*Assignment*. Please retype the entries that follow exactly as they are, leaving the images behind.

BEGIN Data extract

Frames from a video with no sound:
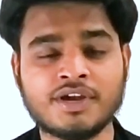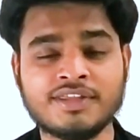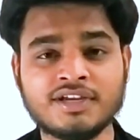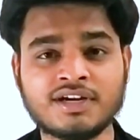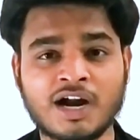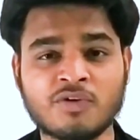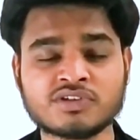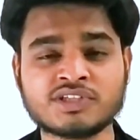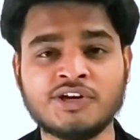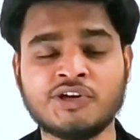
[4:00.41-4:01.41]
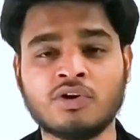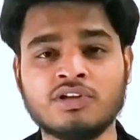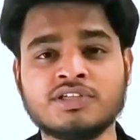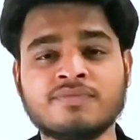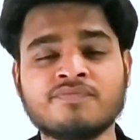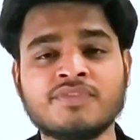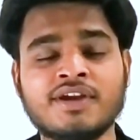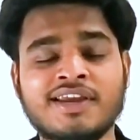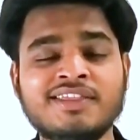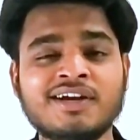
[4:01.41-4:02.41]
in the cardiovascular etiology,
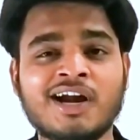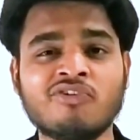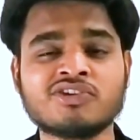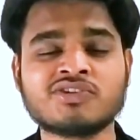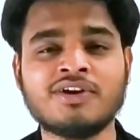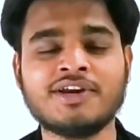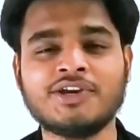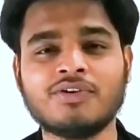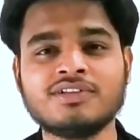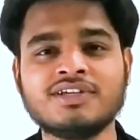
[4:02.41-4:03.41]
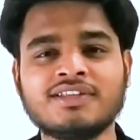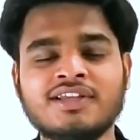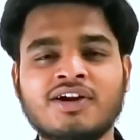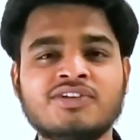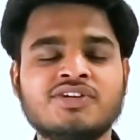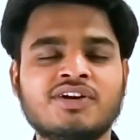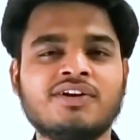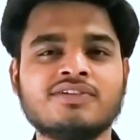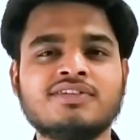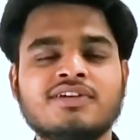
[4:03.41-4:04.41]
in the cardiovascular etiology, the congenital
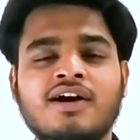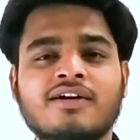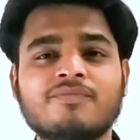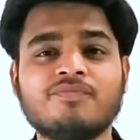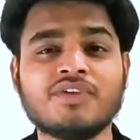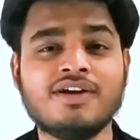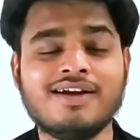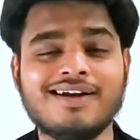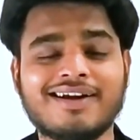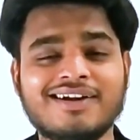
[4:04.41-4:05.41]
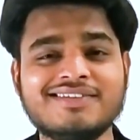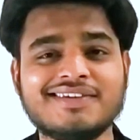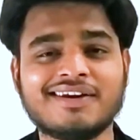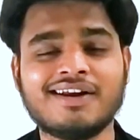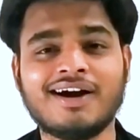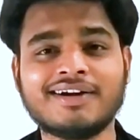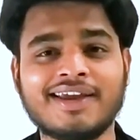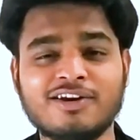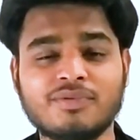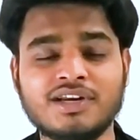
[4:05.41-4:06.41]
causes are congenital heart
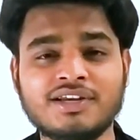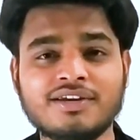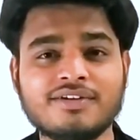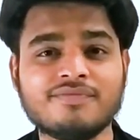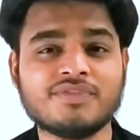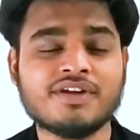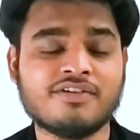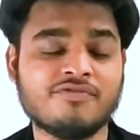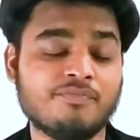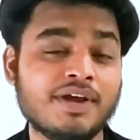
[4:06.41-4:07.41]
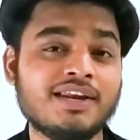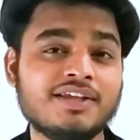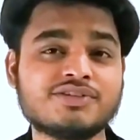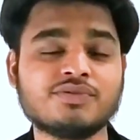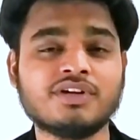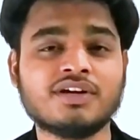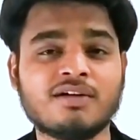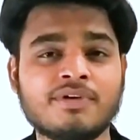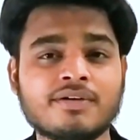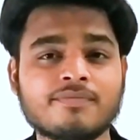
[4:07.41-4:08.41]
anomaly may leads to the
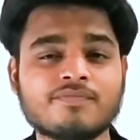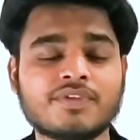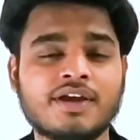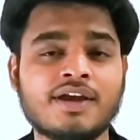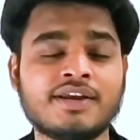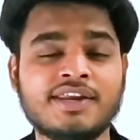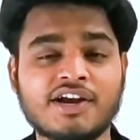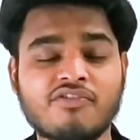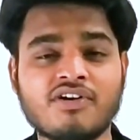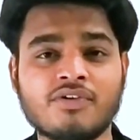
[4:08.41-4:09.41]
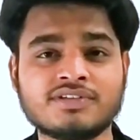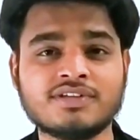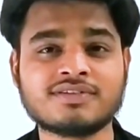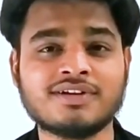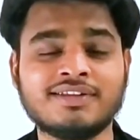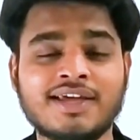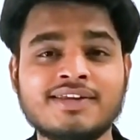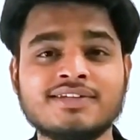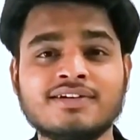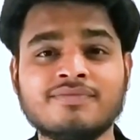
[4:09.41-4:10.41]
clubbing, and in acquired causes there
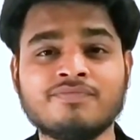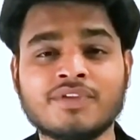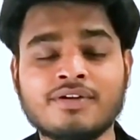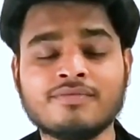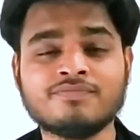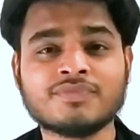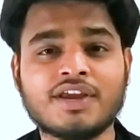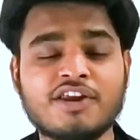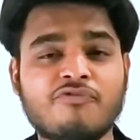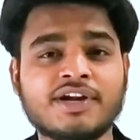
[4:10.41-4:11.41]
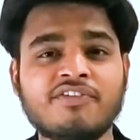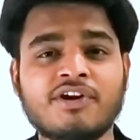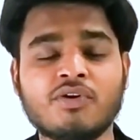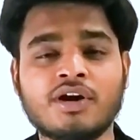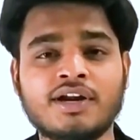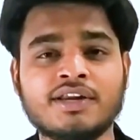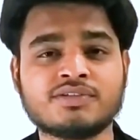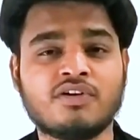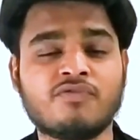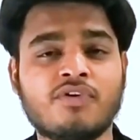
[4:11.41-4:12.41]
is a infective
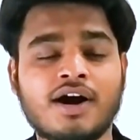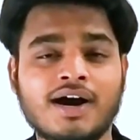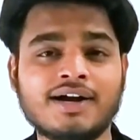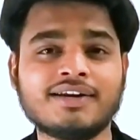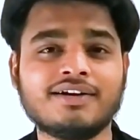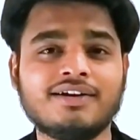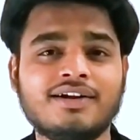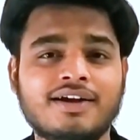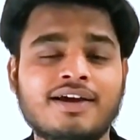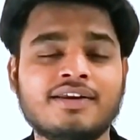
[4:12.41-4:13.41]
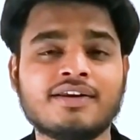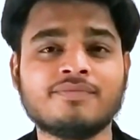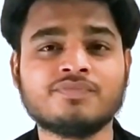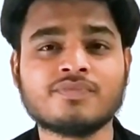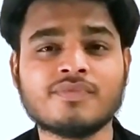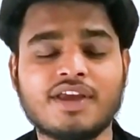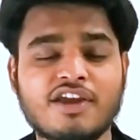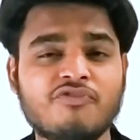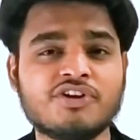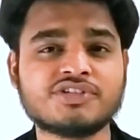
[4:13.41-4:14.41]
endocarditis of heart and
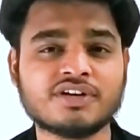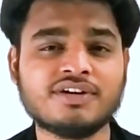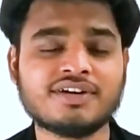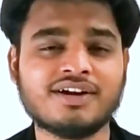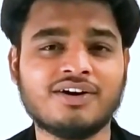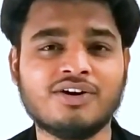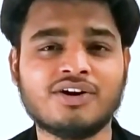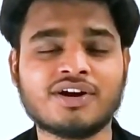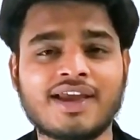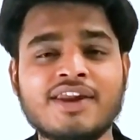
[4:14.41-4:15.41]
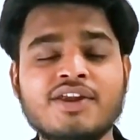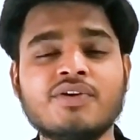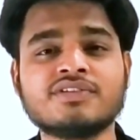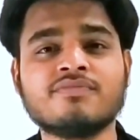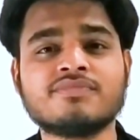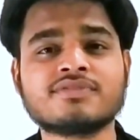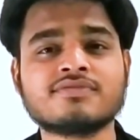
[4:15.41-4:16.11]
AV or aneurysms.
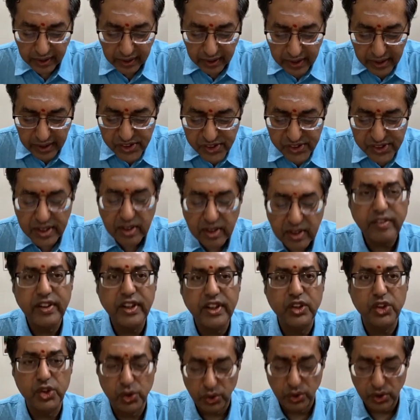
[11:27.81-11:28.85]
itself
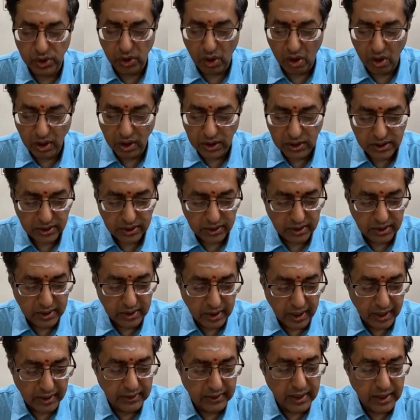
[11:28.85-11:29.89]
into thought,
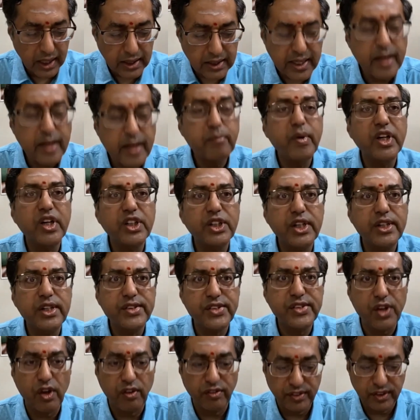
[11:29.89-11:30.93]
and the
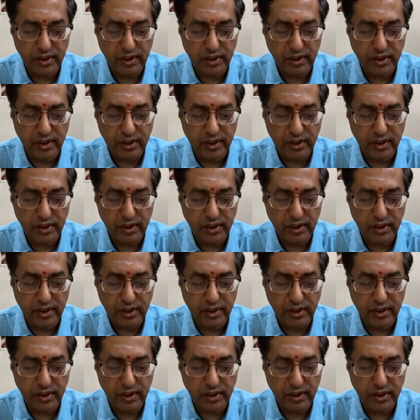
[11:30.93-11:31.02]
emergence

END Data extract

*Exercise result*.
Frames from a video with no sound:
[4:00.41-4:01.41]
[4:01.41-4:02.41]
in the cardiovascular etiology,
[4:02.41-4:03.41]
[4:03.41-4:04.41]
in the cardiovascular etiology, the congenital
[4:04.41-4:05.41]
[4:05.41-4:06.41]
causes are congenital heart
[4:06.41-4:07.41]
[4:07.41-4:08.41]
anomaly may leads to the
[4:08.41-4:09.41]
[4:09.41-4:10.41]
clubbing, and in acquired causes there
[4:10.41-4:11.41]
[4:11.41-4:12.41]
is a infective
[4:12.41-4:13.41]
[4:13.41-4:14.41]
endocarditis of heart and
[4:14.41-4:15.41]
[4:15.41-4:16.11]
AV or aneurysms.
[11:27.81-11:28.85]
itself
[11:28.85-11:29.89]
into thought,
[11:29.89-11:30.93]
and the
[11:30.93-11:31.02]
emergence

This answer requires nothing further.